[Saved entries]

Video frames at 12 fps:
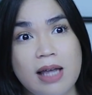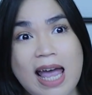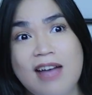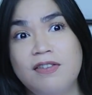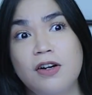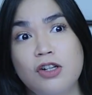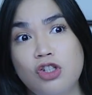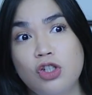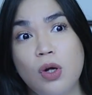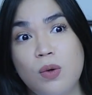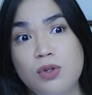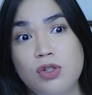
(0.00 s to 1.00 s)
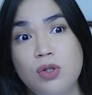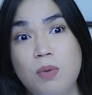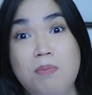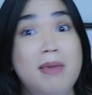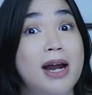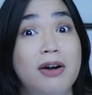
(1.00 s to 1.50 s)
ever chose to
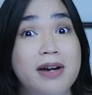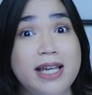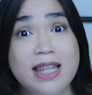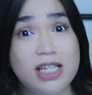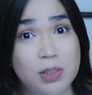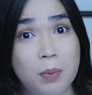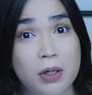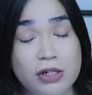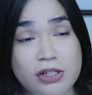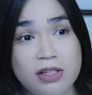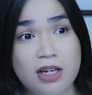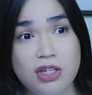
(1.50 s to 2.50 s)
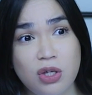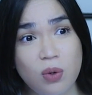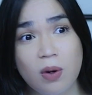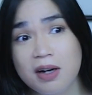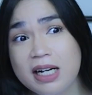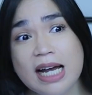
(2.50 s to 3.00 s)
marry this person,
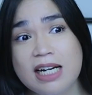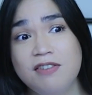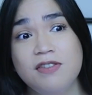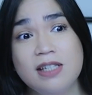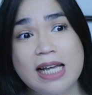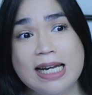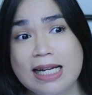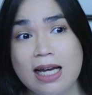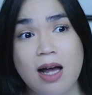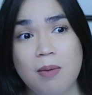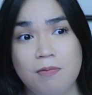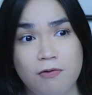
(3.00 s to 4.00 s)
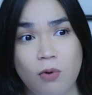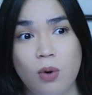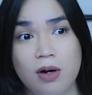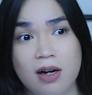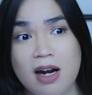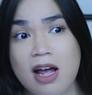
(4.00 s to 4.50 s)
you are kind of signing up
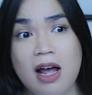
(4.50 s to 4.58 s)
for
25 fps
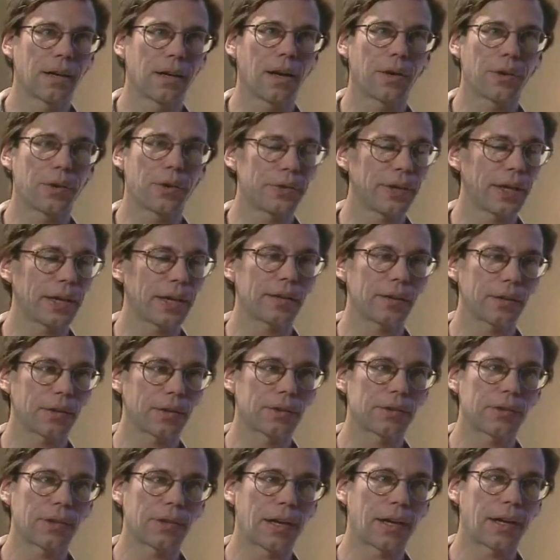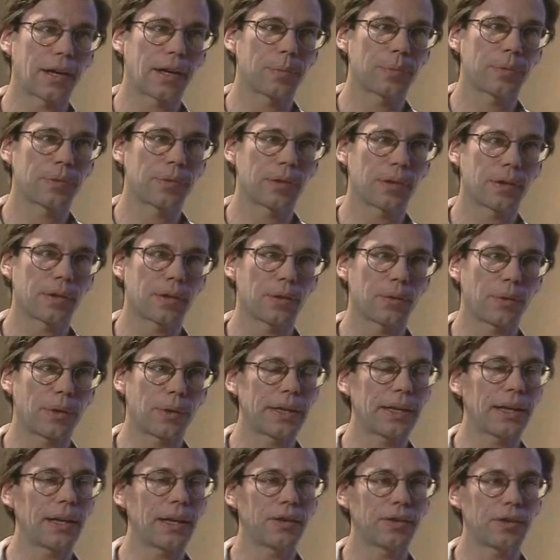other technical jobs,
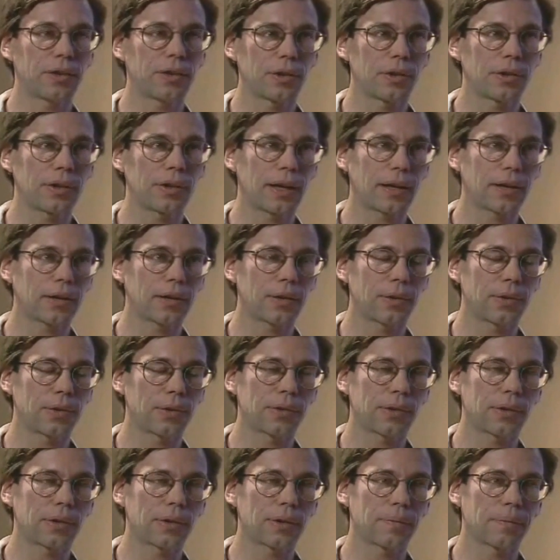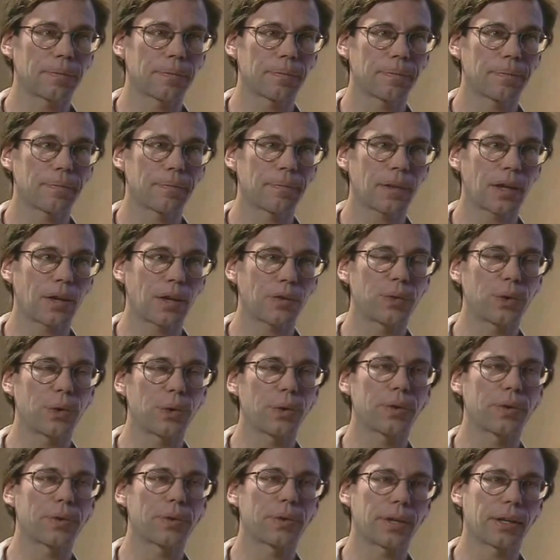radiation detectors, and a few
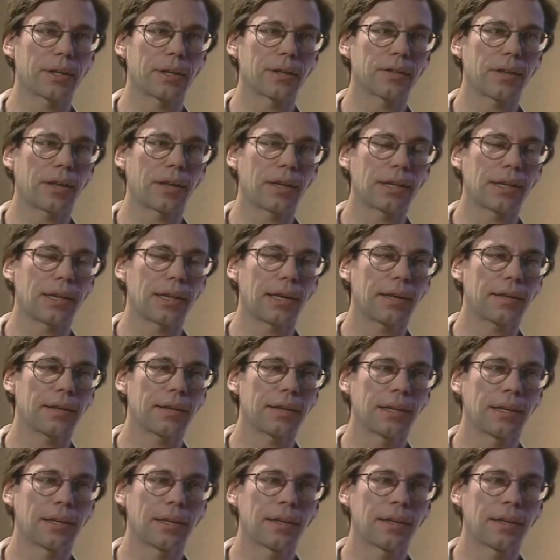other things like that.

TASK GOAL » The task calls for all records to be set down precisely, excluding any images.

SOLUTION FOR THIS EXERCISE »
Video frames at 12 fps:
(0.00 s to 1.00 s)
(1.00 s to 1.50 s)
ever chose to
(1.50 s to 2.50 s)
(2.50 s to 3.00 s)
marry this person,
(3.00 s to 4.00 s)
(4.00 s to 4.50 s)
you are kind of signing up
(4.50 s to 4.58 s)
for
25 fps
other technical jobs,
radiation detectors, and a few
other things like that.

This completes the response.